Stored data entries:
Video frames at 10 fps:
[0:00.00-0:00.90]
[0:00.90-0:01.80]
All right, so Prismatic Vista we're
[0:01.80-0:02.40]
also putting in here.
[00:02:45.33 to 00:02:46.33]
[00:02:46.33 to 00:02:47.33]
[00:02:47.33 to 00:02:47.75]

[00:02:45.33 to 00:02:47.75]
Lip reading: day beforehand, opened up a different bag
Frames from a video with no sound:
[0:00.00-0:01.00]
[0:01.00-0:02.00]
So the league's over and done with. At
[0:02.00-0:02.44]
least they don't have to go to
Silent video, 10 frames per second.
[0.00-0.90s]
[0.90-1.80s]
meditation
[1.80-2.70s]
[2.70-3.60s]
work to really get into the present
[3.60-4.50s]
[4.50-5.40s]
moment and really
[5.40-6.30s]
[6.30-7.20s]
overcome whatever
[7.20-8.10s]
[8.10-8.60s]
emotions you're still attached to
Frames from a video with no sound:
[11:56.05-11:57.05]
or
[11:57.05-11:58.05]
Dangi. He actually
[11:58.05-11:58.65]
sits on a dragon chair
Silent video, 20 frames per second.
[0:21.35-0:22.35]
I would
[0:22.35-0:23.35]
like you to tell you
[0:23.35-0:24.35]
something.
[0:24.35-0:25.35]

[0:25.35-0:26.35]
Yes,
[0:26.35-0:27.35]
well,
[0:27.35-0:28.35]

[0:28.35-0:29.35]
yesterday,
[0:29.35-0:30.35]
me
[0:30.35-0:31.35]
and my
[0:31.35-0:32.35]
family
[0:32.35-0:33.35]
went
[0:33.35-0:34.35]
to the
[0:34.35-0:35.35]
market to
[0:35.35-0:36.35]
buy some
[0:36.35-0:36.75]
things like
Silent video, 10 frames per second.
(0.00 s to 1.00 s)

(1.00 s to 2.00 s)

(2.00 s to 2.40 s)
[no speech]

*ABOUT THIS EXERCISE*
Repeat the records exactly, including every line.

*THE ANSWER*
Video frames at 10 fps:
[0:00.00-0:00.90]
[0:00.90-0:01.80]
All right, so Prismatic Vista we're
[0:01.80-0:02.40]
also putting in here.
[00:02:45.33 to 00:02:46.33]
[00:02:46.33 to 00:02:47.33]
[00:02:47.33 to 00:02:47.75]

[00:02:45.33 to 00:02:47.75]
Lip reading: day beforehand, opened up a different bag
Frames from a video with no sound:
[0:00.00-0:01.00]
[0:01.00-0:02.00]
So the league's over and done with. At
[0:02.00-0:02.44]
least they don't have to go to
Silent video, 10 frames per second.
[0.00-0.90s]
[0.90-1.80s]
meditation
[1.80-2.70s]
[2.70-3.60s]
work to really get into the present
[3.60-4.50s]
[4.50-5.40s]
moment and really
[5.40-6.30s]
[6.30-7.20s]
overcome whatever
[7.20-8.10s]
[8.10-8.60s]
emotions you're still attached to
Frames from a video with no sound:
[11:56.05-11:57.05]
or
[11:57.05-11:58.05]
Dangi. He actually
[11:58.05-11:58.65]
sits on a dragon chair
Silent video, 20 frames per second.
[0:21.35-0:22.35]
I would
[0:22.35-0:23.35]
like you to tell you
[0:23.35-0:24.35]
something.
[0:24.35-0:25.35]

[0:25.35-0:26.35]
Yes,
[0:26.35-0:27.35]
well,
[0:27.35-0:28.35]

[0:28.35-0:29.35]
yesterday,
[0:29.35-0:30.35]
me
[0:30.35-0:31.35]
and my
[0:31.35-0:32.35]
family
[0:32.35-0:33.35]
went
[0:33.35-0:34.35]
to the
[0:34.35-0:35.35]
market to
[0:35.35-0:36.35]
buy some
[0:36.35-0:36.75]
things like
Silent video, 10 frames per second.
(0.00 s to 1.00 s)

(1.00 s to 2.00 s)

(2.00 s to 2.40 s)
[no speech]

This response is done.